*** Opening of Records for the task ***

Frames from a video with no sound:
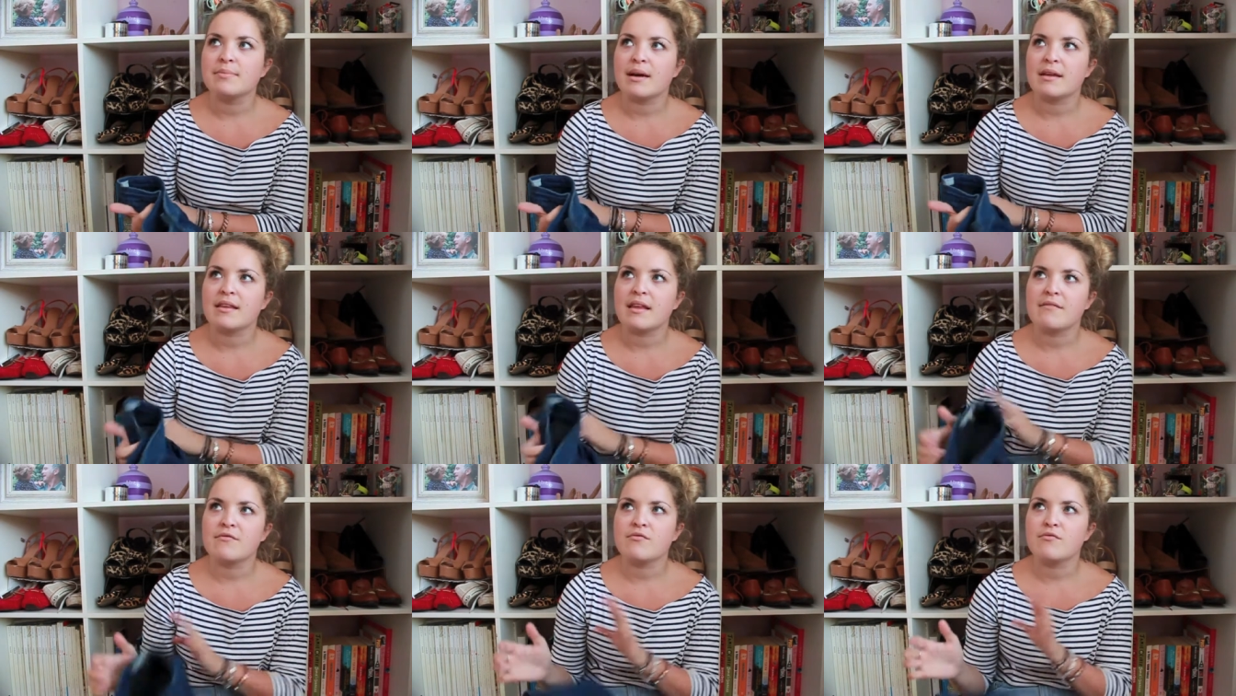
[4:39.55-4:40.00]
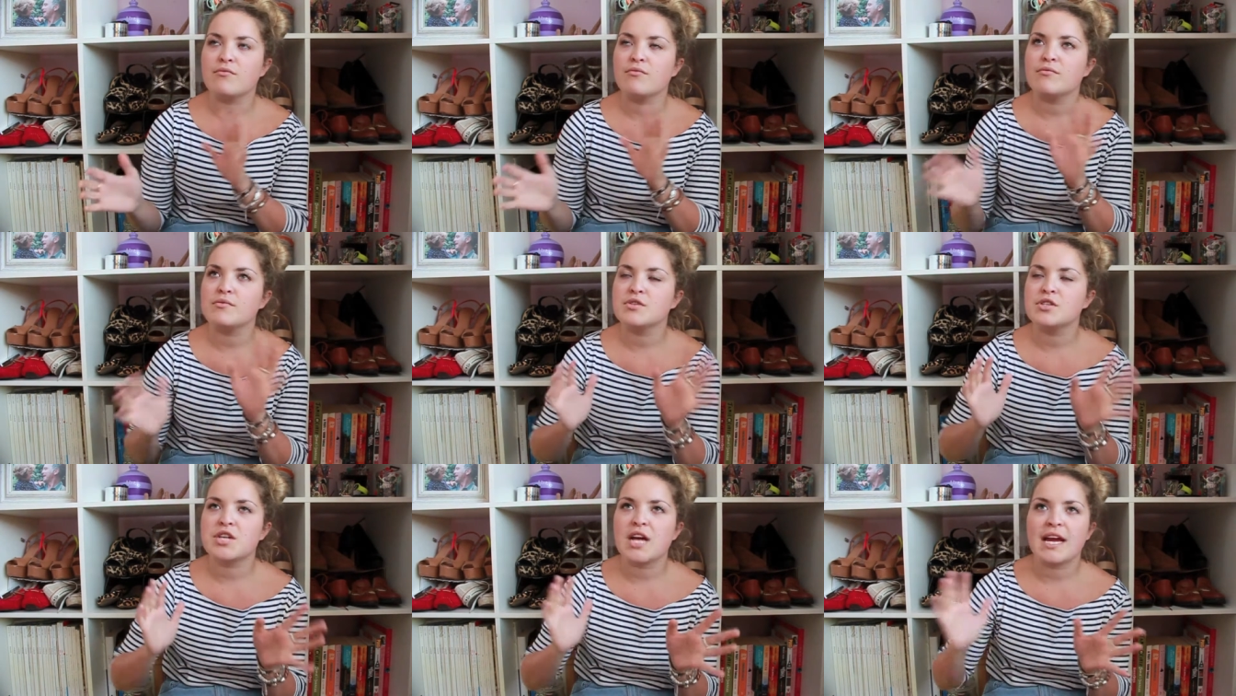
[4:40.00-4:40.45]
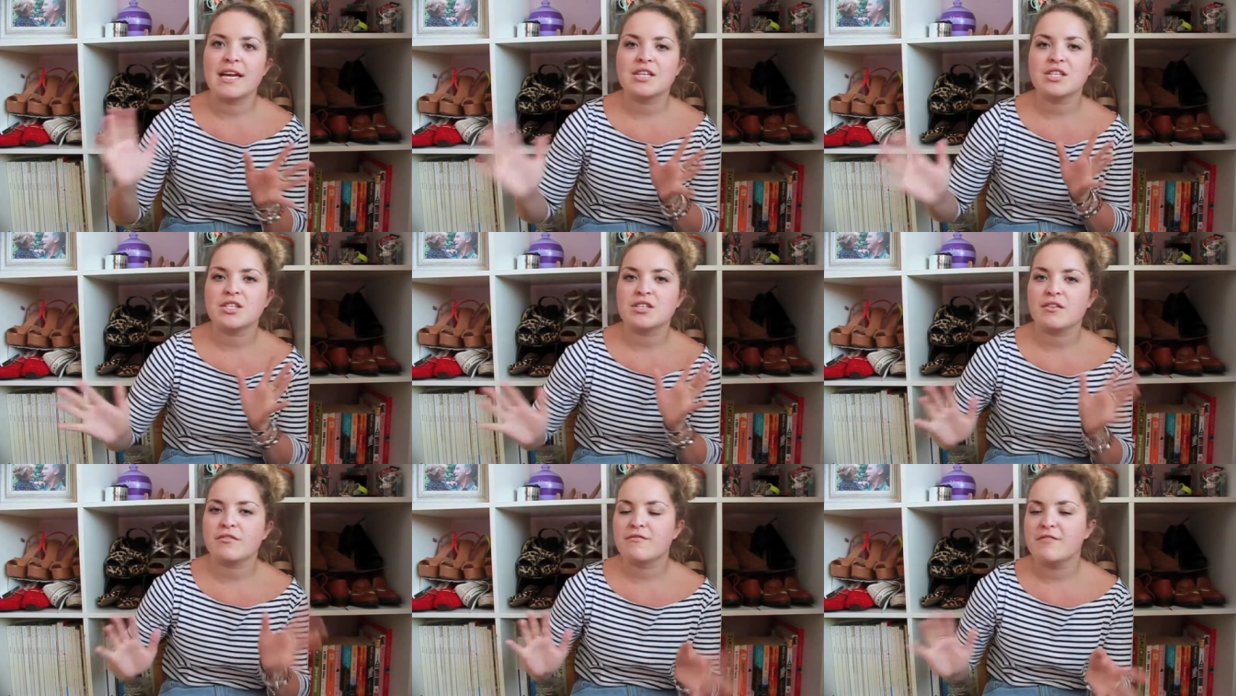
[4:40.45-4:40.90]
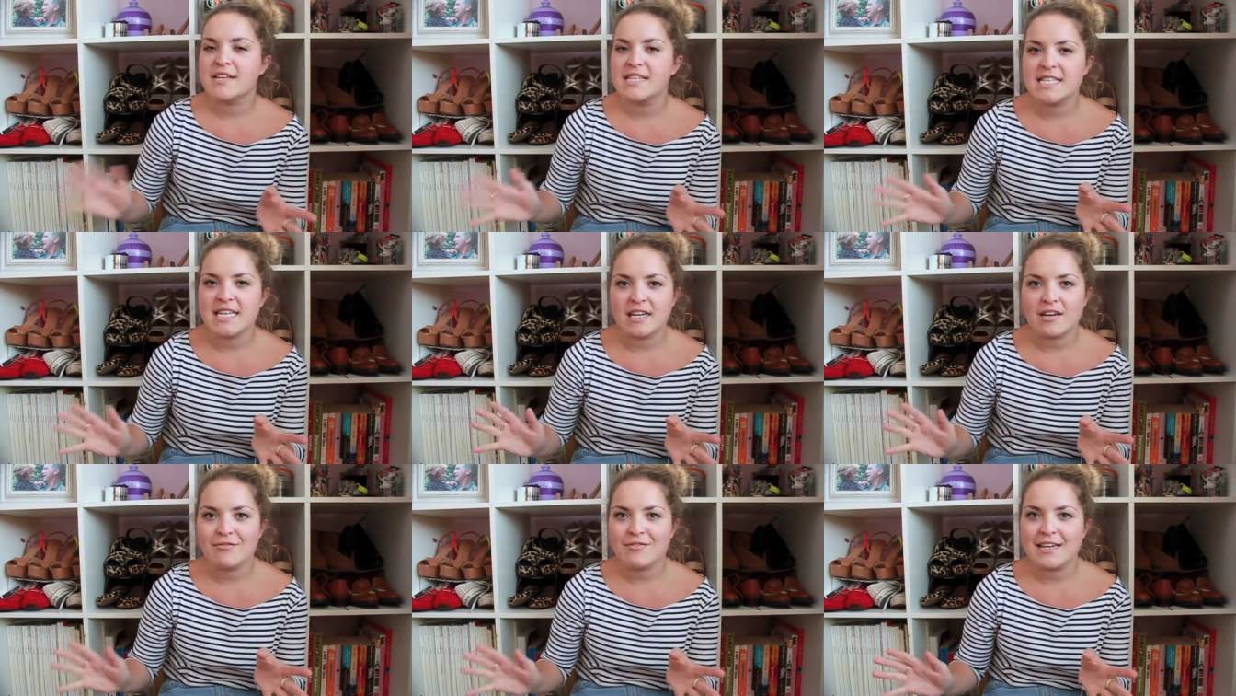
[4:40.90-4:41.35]
but they've changed the
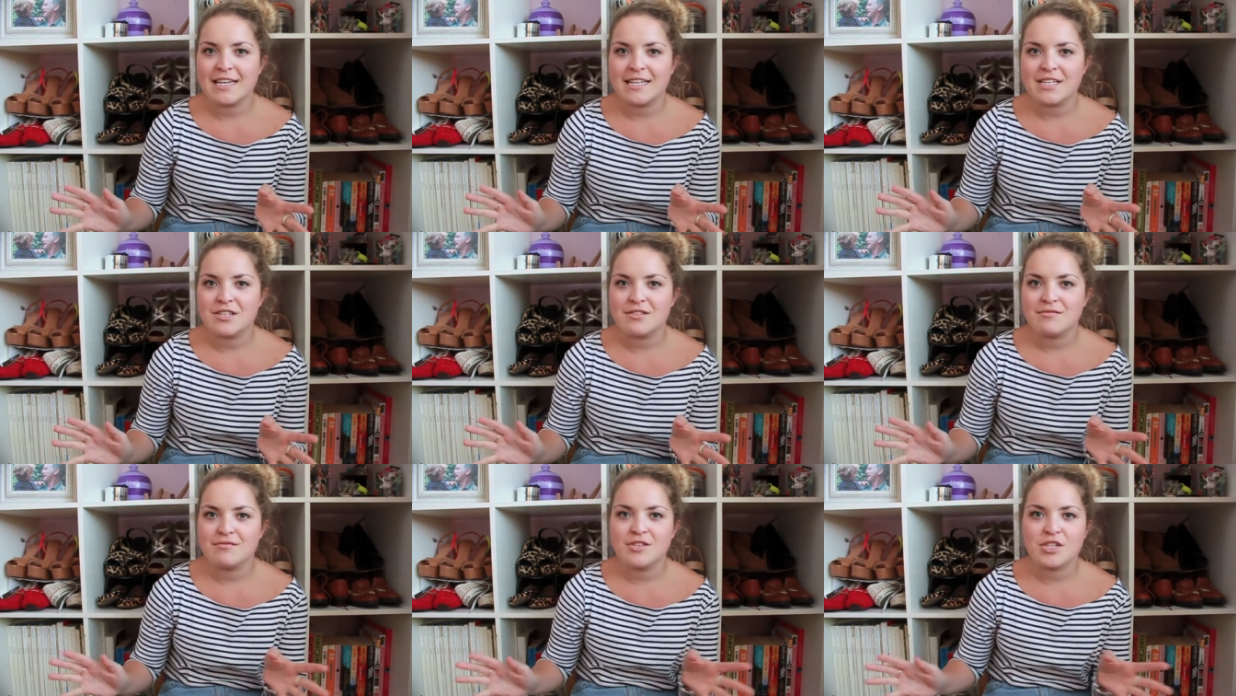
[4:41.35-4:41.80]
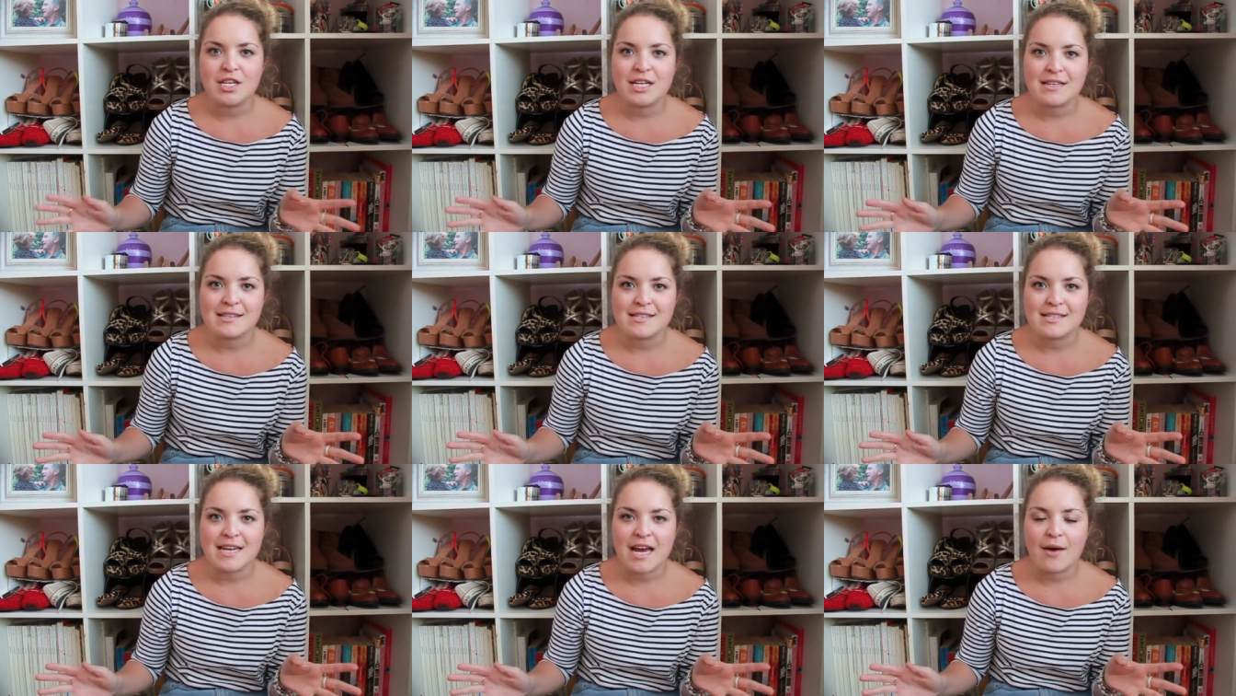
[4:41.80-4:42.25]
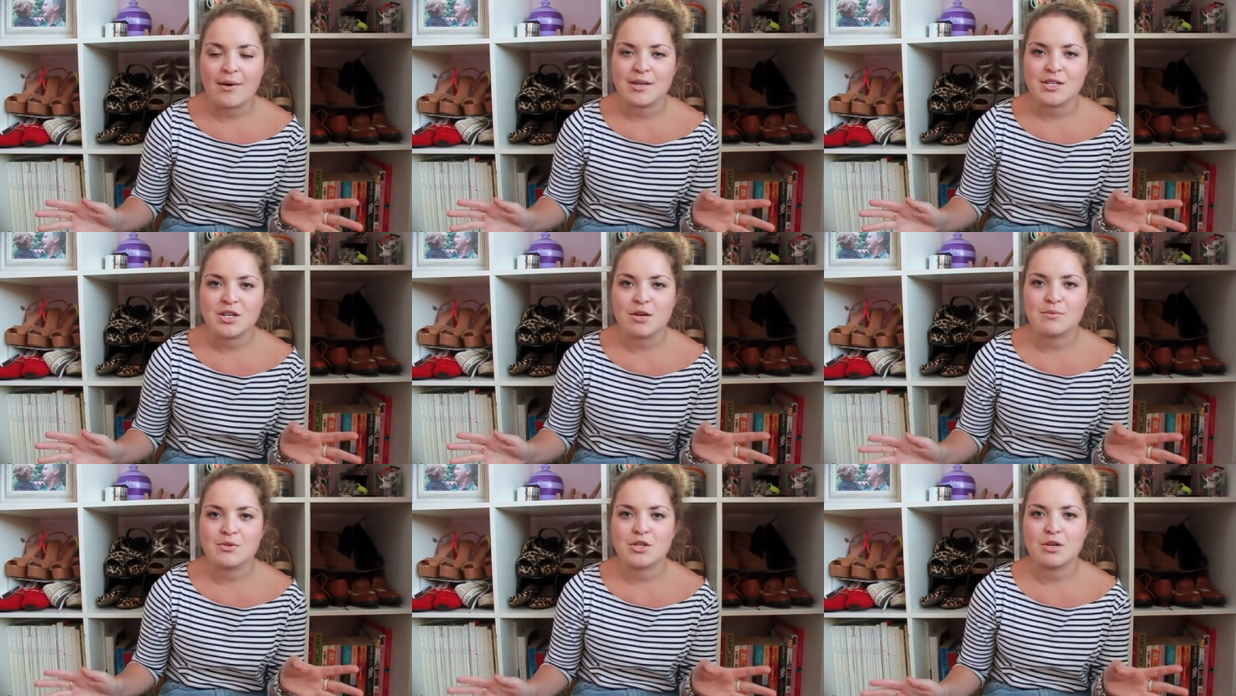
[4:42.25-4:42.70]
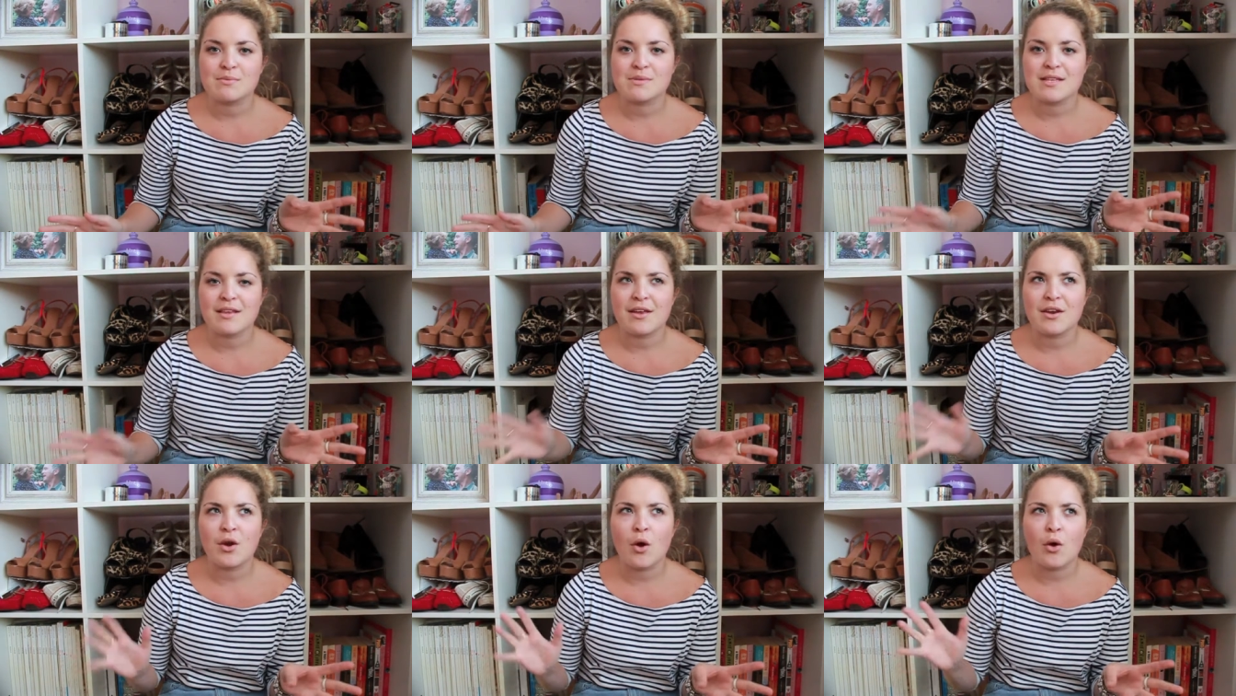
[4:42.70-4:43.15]
fitting of Lee jeans now in Topshop,
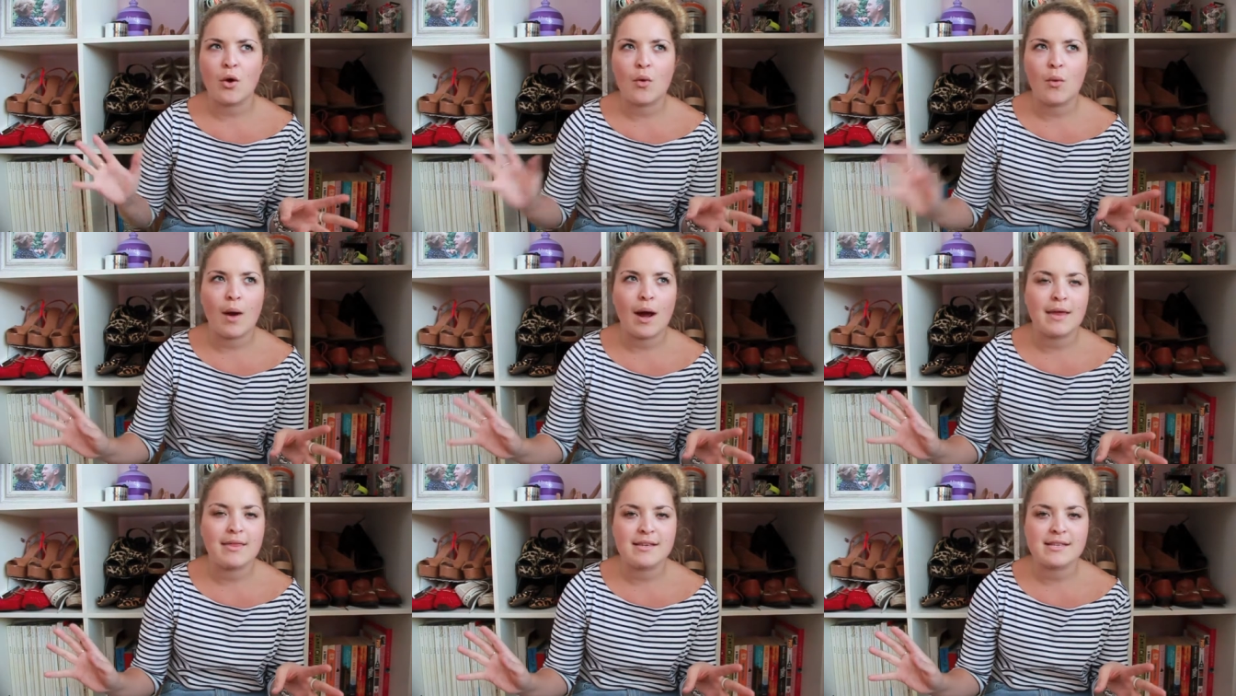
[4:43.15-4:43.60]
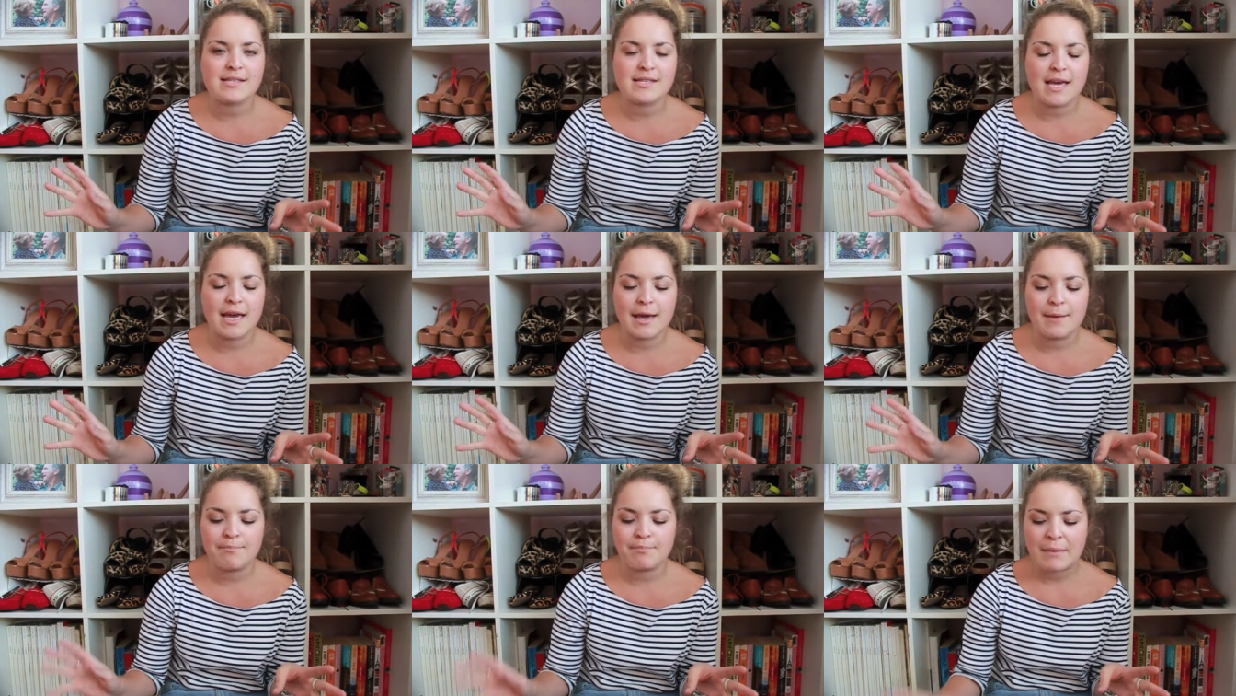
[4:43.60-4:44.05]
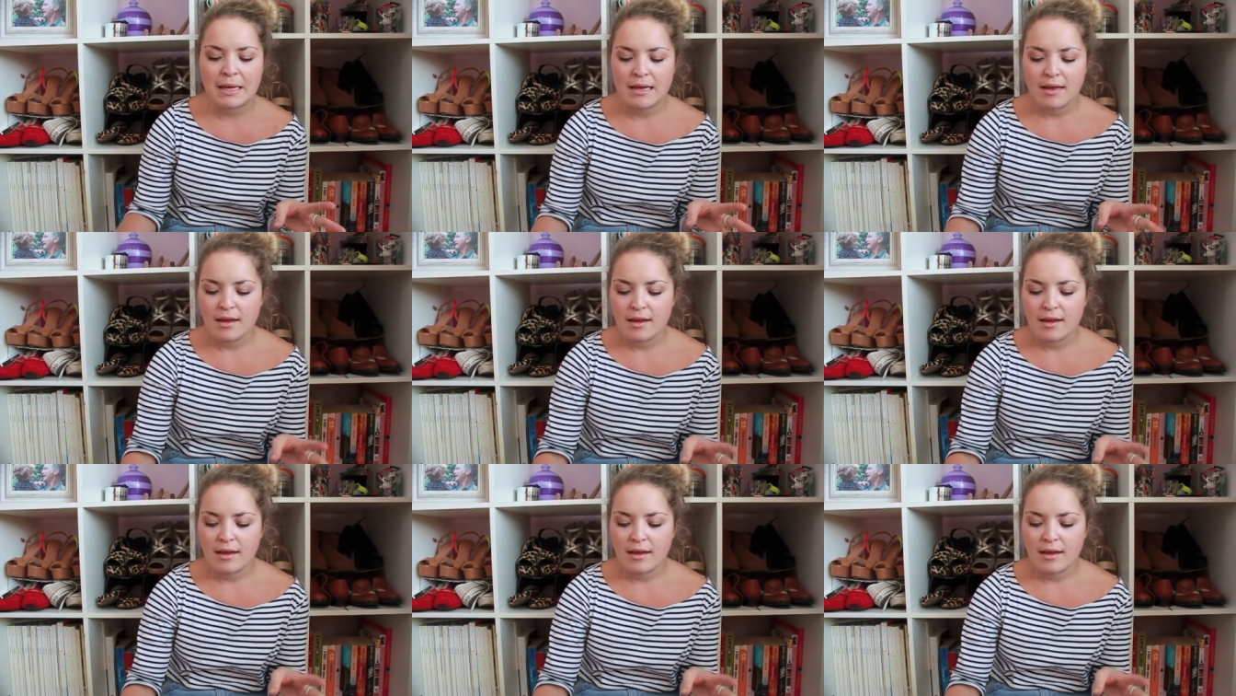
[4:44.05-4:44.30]
so they're not quite the same.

*** Close of Records for the task ***

▶ [Task item]
Begin at the line with "[4:40.00-4:40.45]" and retype exactly every line through the last one of the entries above, both included, and nothing more; pictures stay out.

▶ [Answer box]
[4:40.00-4:40.45]
[4:40.45-4:40.90]
[4:40.90-4:41.35]
but they've changed the
[4:41.35-4:41.80]
[4:41.80-4:42.25]
[4:42.25-4:42.70]
[4:42.70-4:43.15]
fitting of Lee jeans now in Topshop,
[4:43.15-4:43.60]
[4:43.60-4:44.05]
[4:44.05-4:44.30]
so they're not quite the same.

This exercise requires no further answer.